The draft bill and envisaged further changes to German FDI regulation will have a significant impact on future M&A deals directly or indirectly involving German entities or assets. Parties to such transactions will increasingly have to take German and EU FDI regulations into account – as has long been the case for CFIUS in the US, and merger control globally. This is further emphasised by the stricter standard of review and widened general approach by the BMWi to initiate FDI screening procedures. The development is underlined by the steadily increasing number of screening procedures over the last decade and will require parties, specifically acquirers, to start carrying out FDI assessments and even to consider voluntary notifications to the BMWi for transactions which appeared to raise no FDI concerns in the past.

Planning and structuring future deals will have to reflect these substantive considerations, but also the changing procedural elements of German FDI review. Mandatory notifications and stand-still obligations are now foreseen for a number of industry segments – with the number of concerned areas likely growing in the future.
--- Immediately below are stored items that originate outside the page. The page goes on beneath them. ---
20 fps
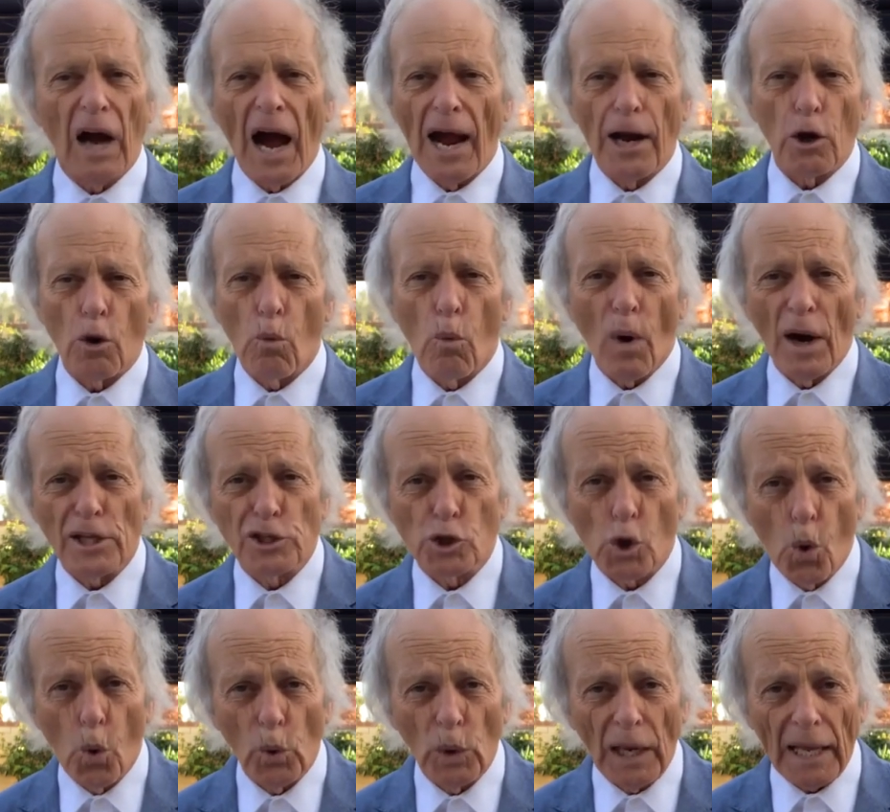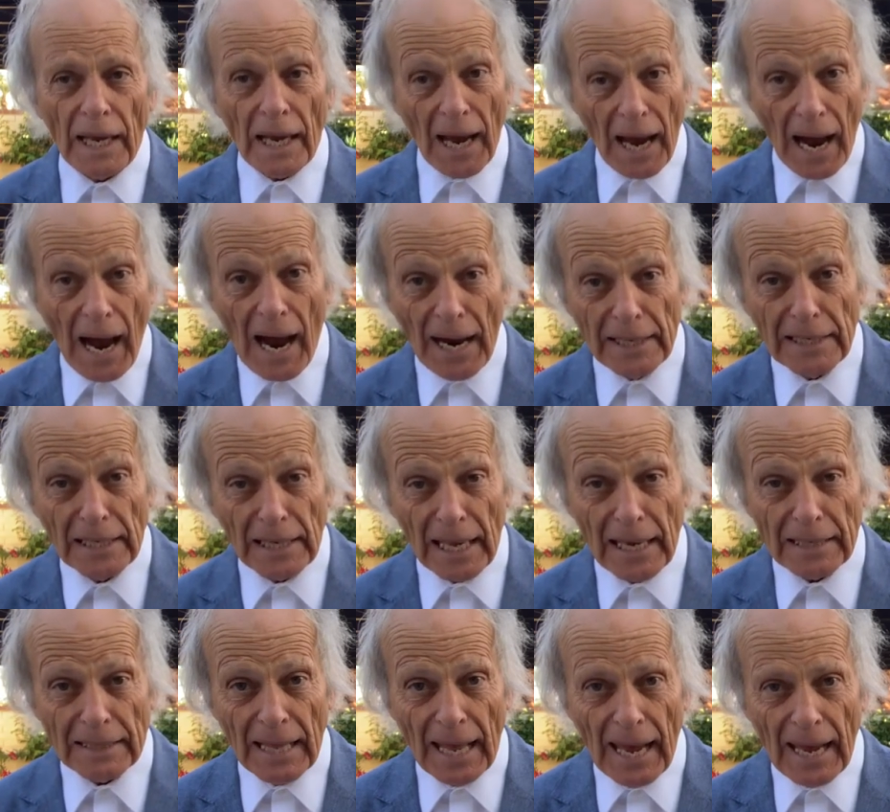hire whites only? How do you
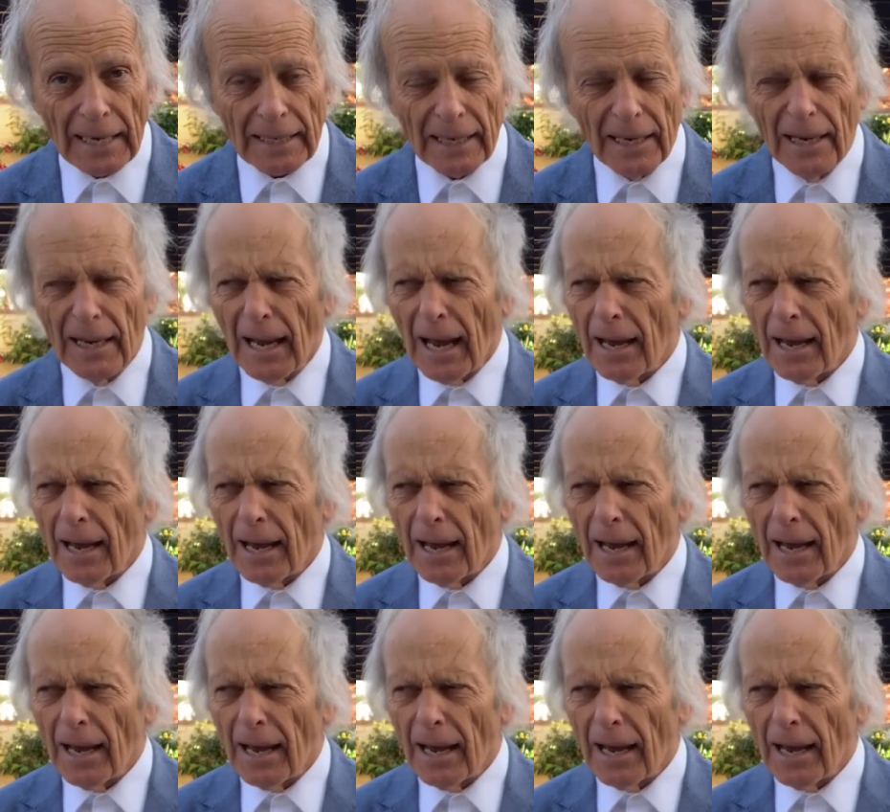like that?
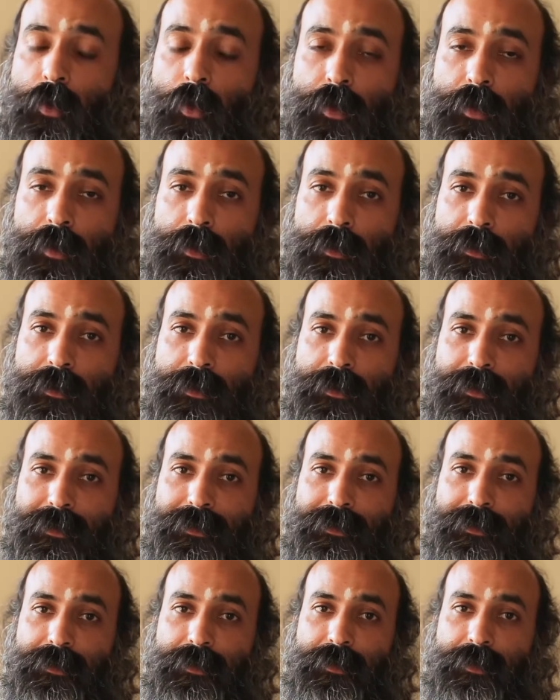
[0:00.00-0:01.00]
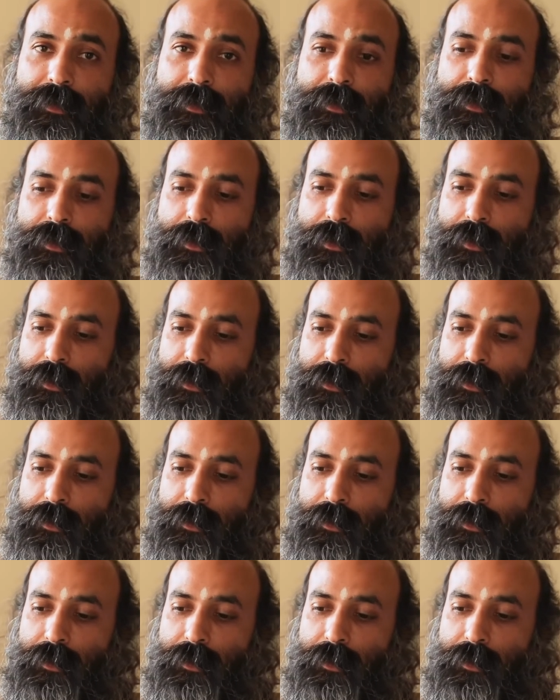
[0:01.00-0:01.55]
or a,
This along with the broader substantive assessment will impact the timing for concerned deals. Implementation of the EU Screening Regulation with its cooperation mechanism between the European Commission and Member States for FDI screening procedures will likely further impact both the timing of the procedures and the substance of the assessment. The latter can already be seen in the expanded scope of FDI review in Germany regarding other Member States and EU projects.

Generally speaking, government intervention under foreign investment rules is already much harder to predict than under the tried and tested merger control regimes – not only in Germany. The German Federal Minister for Economic Affairs, Peter Altmaier, tried to downplay the reform, simply stating: “We want to protect our security interests in a more forward-looking and comprehensive manner.” However, criticism from industry representatives followed promptly. The head of the leading German industry association BDI, Dieter Kempf, concluded: “Great uncertainties arise for investors and companies.